→ **Work request**
Start to finish, return the listing below exactly, pictures excluded.

━━━━━━━━━━━━━━━━━━━━

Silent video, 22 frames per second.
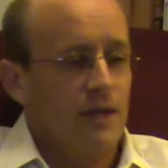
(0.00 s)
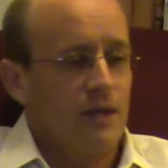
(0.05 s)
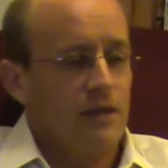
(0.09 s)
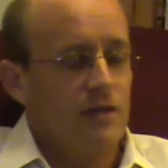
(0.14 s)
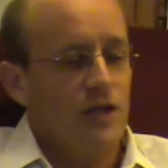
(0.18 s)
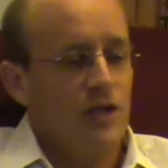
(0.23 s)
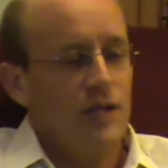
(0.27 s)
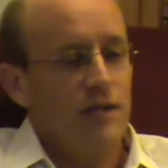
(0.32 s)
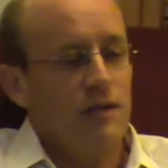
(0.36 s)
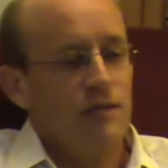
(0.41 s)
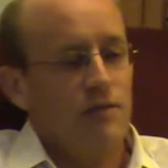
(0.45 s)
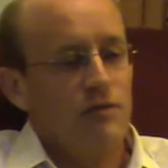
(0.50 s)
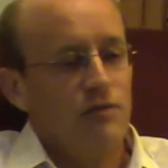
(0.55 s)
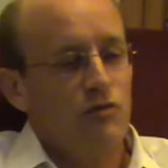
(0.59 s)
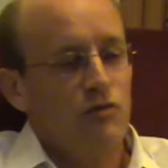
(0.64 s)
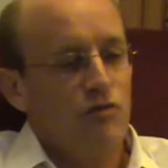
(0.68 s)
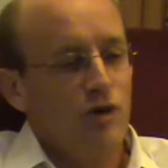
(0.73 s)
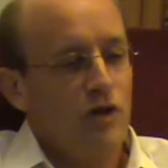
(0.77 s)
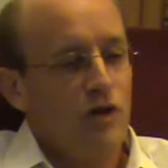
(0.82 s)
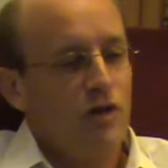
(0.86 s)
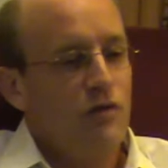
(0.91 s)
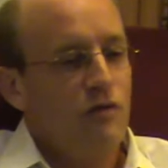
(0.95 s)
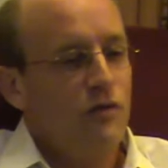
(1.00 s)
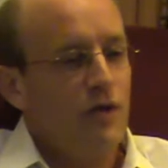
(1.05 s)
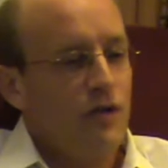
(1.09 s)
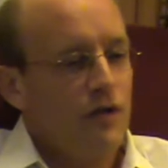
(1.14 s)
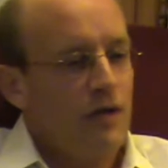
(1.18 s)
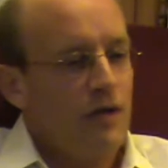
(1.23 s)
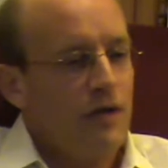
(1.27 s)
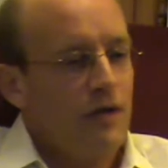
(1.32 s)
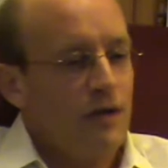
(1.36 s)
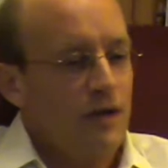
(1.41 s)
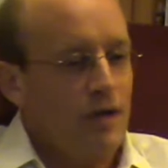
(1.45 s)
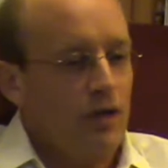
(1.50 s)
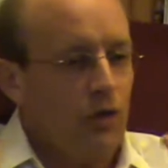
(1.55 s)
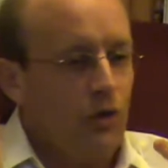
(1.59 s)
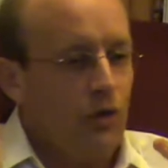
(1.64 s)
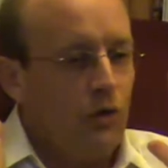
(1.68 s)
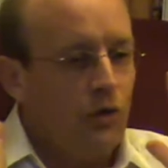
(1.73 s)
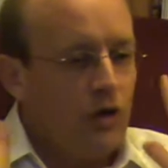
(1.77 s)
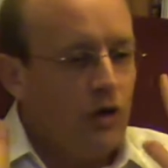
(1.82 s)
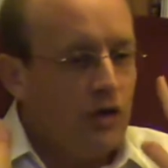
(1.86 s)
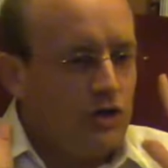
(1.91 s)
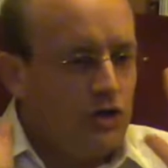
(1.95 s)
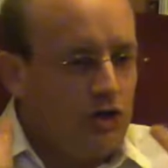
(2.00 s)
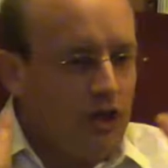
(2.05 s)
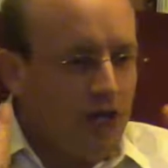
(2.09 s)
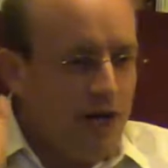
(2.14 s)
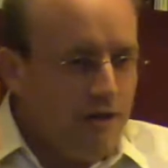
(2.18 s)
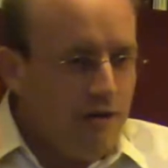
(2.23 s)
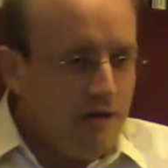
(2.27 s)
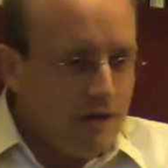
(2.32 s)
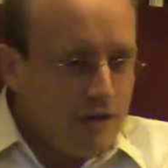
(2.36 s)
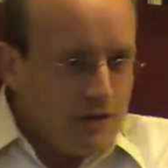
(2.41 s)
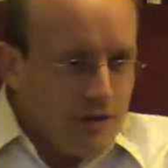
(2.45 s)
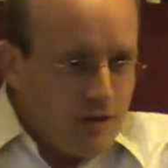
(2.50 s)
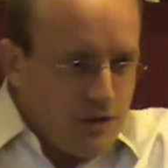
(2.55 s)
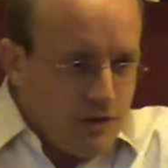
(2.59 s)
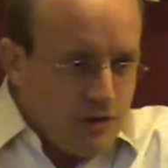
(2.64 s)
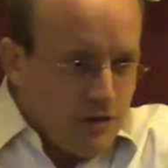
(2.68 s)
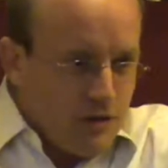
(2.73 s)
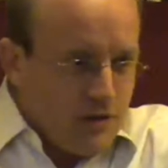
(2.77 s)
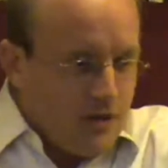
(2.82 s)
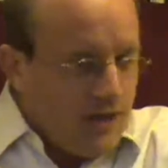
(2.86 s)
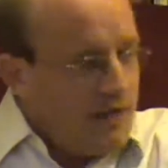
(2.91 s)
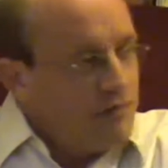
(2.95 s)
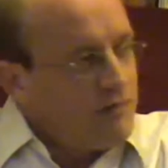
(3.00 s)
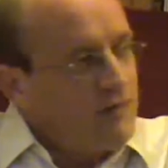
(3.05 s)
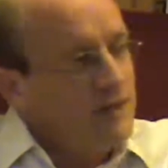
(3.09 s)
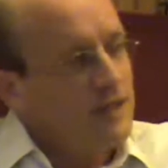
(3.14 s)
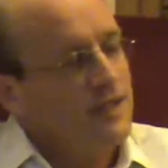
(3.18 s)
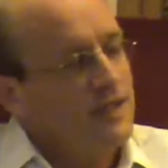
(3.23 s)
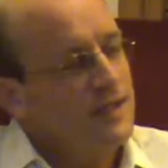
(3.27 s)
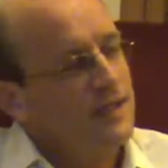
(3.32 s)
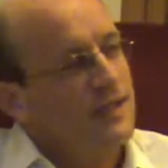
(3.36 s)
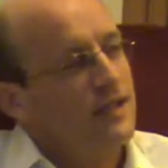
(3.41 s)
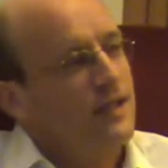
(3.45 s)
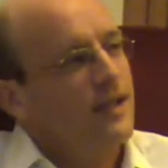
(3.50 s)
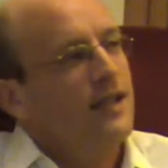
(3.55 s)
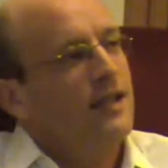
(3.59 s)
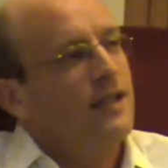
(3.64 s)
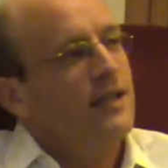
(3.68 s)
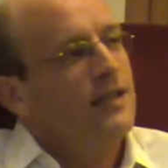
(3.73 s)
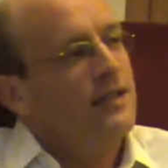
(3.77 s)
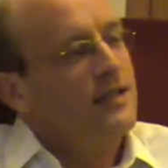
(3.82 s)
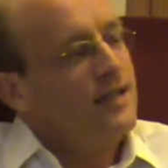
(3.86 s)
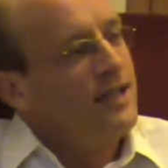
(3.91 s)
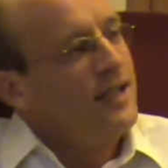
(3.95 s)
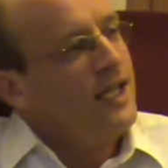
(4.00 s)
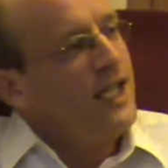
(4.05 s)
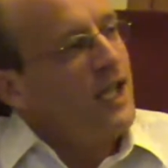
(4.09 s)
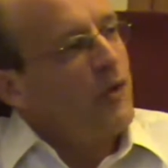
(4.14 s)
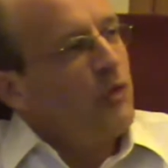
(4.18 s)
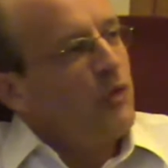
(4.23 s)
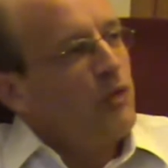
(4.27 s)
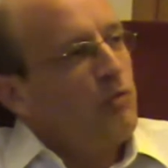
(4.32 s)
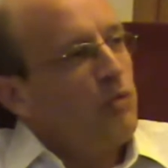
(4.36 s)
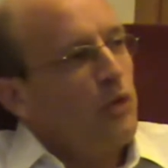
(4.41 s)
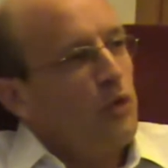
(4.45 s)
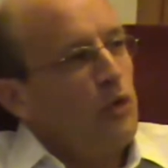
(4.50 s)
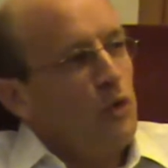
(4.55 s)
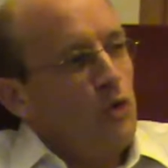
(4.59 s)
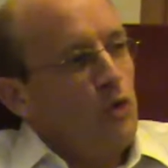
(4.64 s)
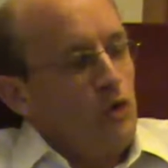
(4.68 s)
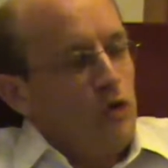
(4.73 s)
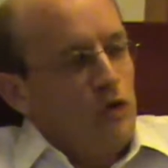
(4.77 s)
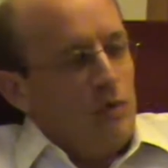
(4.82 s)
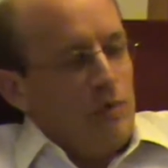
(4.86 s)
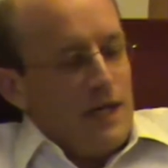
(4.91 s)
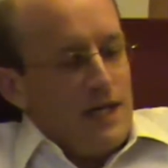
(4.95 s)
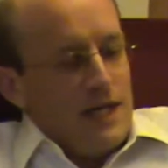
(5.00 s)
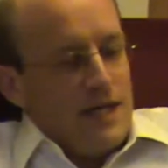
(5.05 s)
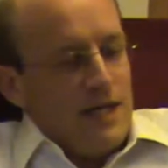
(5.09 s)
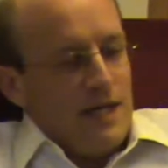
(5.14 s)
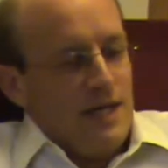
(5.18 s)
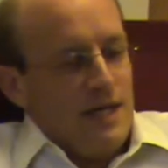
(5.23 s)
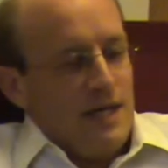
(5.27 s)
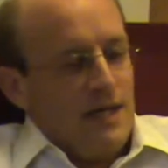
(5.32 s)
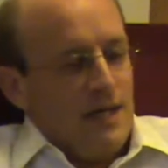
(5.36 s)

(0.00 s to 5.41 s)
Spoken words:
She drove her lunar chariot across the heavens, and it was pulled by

━━━━━━━━━━━━━━━━━━━━

→ **Solution to this exercise**
Silent video, 22 frames per second.
(0.00 s)
(0.05 s)
(0.09 s)
(0.14 s)
(0.18 s)
(0.23 s)
(0.27 s)
(0.32 s)
(0.36 s)
(0.41 s)
(0.45 s)
(0.50 s)
(0.55 s)
(0.59 s)
(0.64 s)
(0.68 s)
(0.73 s)
(0.77 s)
(0.82 s)
(0.86 s)
(0.91 s)
(0.95 s)
(1.00 s)
(1.05 s)
(1.09 s)
(1.14 s)
(1.18 s)
(1.23 s)
(1.27 s)
(1.32 s)
(1.36 s)
(1.41 s)
(1.45 s)
(1.50 s)
(1.55 s)
(1.59 s)
(1.64 s)
(1.68 s)
(1.73 s)
(1.77 s)
(1.82 s)
(1.86 s)
(1.91 s)
(1.95 s)
(2.00 s)
(2.05 s)
(2.09 s)
(2.14 s)
(2.18 s)
(2.23 s)
(2.27 s)
(2.32 s)
(2.36 s)
(2.41 s)
(2.45 s)
(2.50 s)
(2.55 s)
(2.59 s)
(2.64 s)
(2.68 s)
(2.73 s)
(2.77 s)
(2.82 s)
(2.86 s)
(2.91 s)
(2.95 s)
(3.00 s)
(3.05 s)
(3.09 s)
(3.14 s)
(3.18 s)
(3.23 s)
(3.27 s)
(3.32 s)
(3.36 s)
(3.41 s)
(3.45 s)
(3.50 s)
(3.55 s)
(3.59 s)
(3.64 s)
(3.68 s)
(3.73 s)
(3.77 s)
(3.82 s)
(3.86 s)
(3.91 s)
(3.95 s)
(4.00 s)
(4.05 s)
(4.09 s)
(4.14 s)
(4.18 s)
(4.23 s)
(4.27 s)
(4.32 s)
(4.36 s)
(4.41 s)
(4.45 s)
(4.50 s)
(4.55 s)
(4.59 s)
(4.64 s)
(4.68 s)
(4.73 s)
(4.77 s)
(4.82 s)
(4.86 s)
(4.91 s)
(4.95 s)
(5.00 s)
(5.05 s)
(5.09 s)
(5.14 s)
(5.18 s)
(5.23 s)
(5.27 s)
(5.32 s)
(5.36 s)

(0.00 s to 5.41 s)
Spoken words:
She drove her lunar chariot across the heavens, and it was pulled by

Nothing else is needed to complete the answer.